Saved data entries:

• • • • •

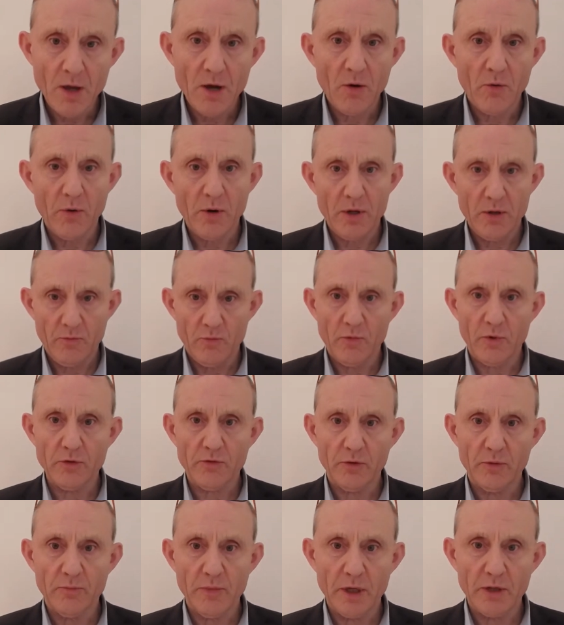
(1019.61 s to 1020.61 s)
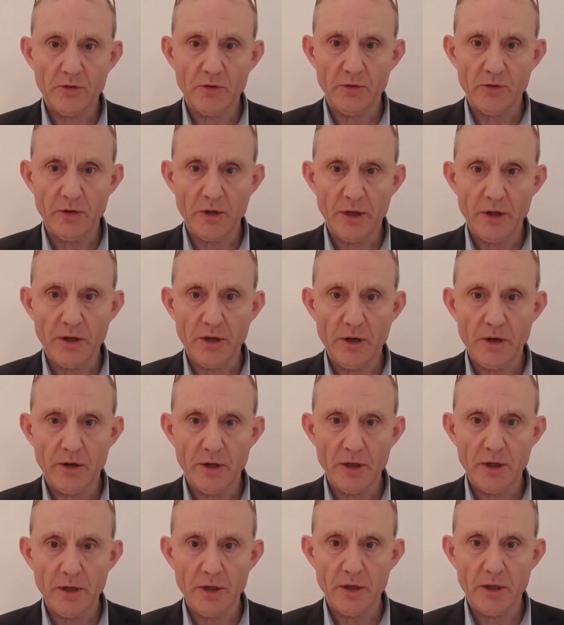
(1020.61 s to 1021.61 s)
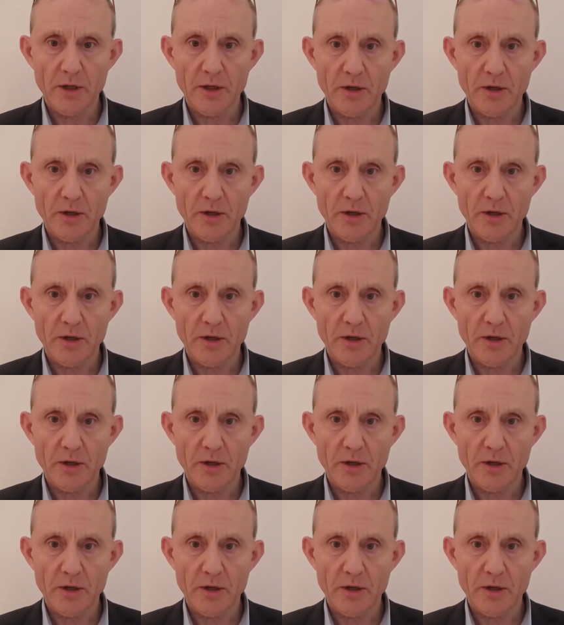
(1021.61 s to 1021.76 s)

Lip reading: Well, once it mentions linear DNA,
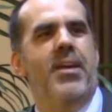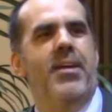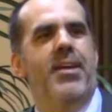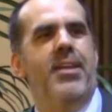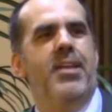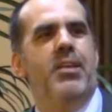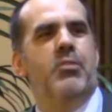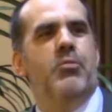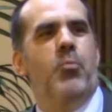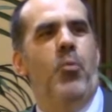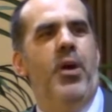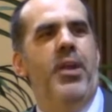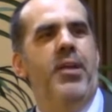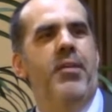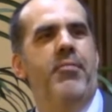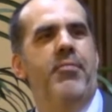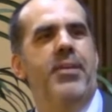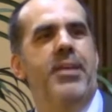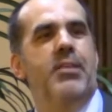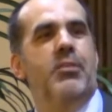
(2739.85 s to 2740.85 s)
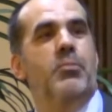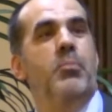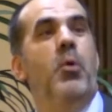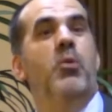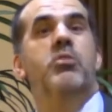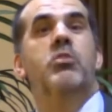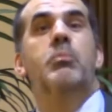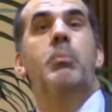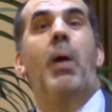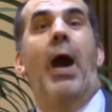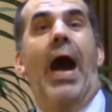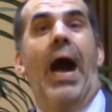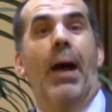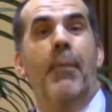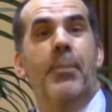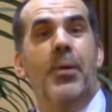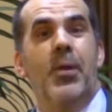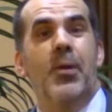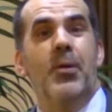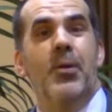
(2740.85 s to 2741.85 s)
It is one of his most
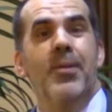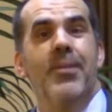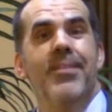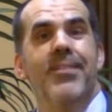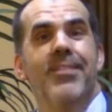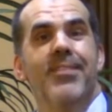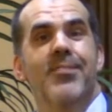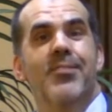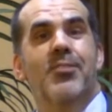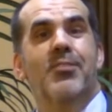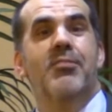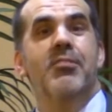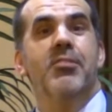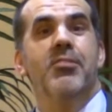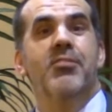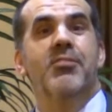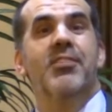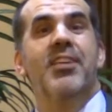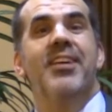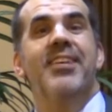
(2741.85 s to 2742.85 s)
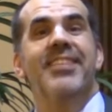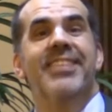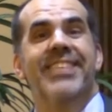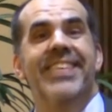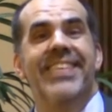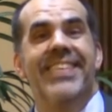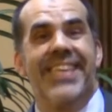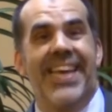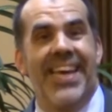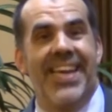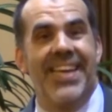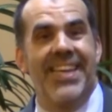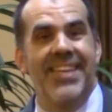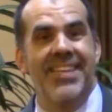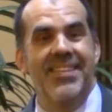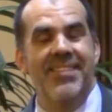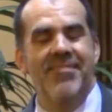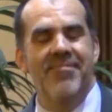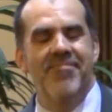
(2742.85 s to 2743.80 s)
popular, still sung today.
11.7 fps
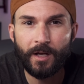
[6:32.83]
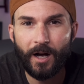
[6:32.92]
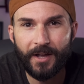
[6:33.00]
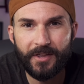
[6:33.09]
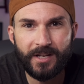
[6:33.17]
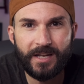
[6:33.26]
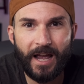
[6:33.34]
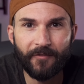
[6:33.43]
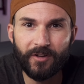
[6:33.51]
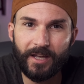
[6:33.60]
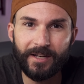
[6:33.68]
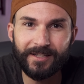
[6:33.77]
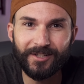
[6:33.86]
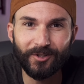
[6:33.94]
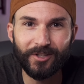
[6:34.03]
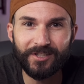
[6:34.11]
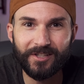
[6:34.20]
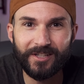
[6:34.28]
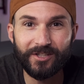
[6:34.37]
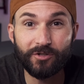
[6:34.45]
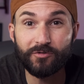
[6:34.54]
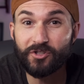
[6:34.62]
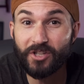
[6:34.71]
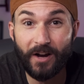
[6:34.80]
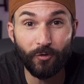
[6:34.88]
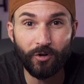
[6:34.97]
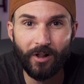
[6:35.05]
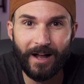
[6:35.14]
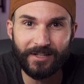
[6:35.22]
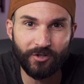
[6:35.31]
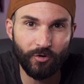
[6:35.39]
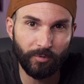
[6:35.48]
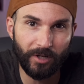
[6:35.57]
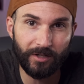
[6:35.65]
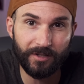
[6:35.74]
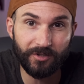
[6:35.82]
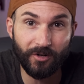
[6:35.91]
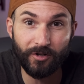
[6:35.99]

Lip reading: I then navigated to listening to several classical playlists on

• • • • •

**Required action:** What you return must match each record exactly and contain no images.

**Result of the exercise:**
(1019.61 s to 1020.61 s)
(1020.61 s to 1021.61 s)
(1021.61 s to 1021.76 s)

Lip reading: Well, once it mentions linear DNA,
(2739.85 s to 2740.85 s)
(2740.85 s to 2741.85 s)
It is one of his most
(2741.85 s to 2742.85 s)
(2742.85 s to 2743.80 s)
popular, still sung today.
11.7 fps
[6:32.83]
[6:32.92]
[6:33.00]
[6:33.09]
[6:33.17]
[6:33.26]
[6:33.34]
[6:33.43]
[6:33.51]
[6:33.60]
[6:33.68]
[6:33.77]
[6:33.86]
[6:33.94]
[6:34.03]
[6:34.11]
[6:34.20]
[6:34.28]
[6:34.37]
[6:34.45]
[6:34.54]
[6:34.62]
[6:34.71]
[6:34.80]
[6:34.88]
[6:34.97]
[6:35.05]
[6:35.14]
[6:35.22]
[6:35.31]
[6:35.39]
[6:35.48]
[6:35.57]
[6:35.65]
[6:35.74]
[6:35.82]
[6:35.91]
[6:35.99]

Lip reading: I then navigated to listening to several classical playlists on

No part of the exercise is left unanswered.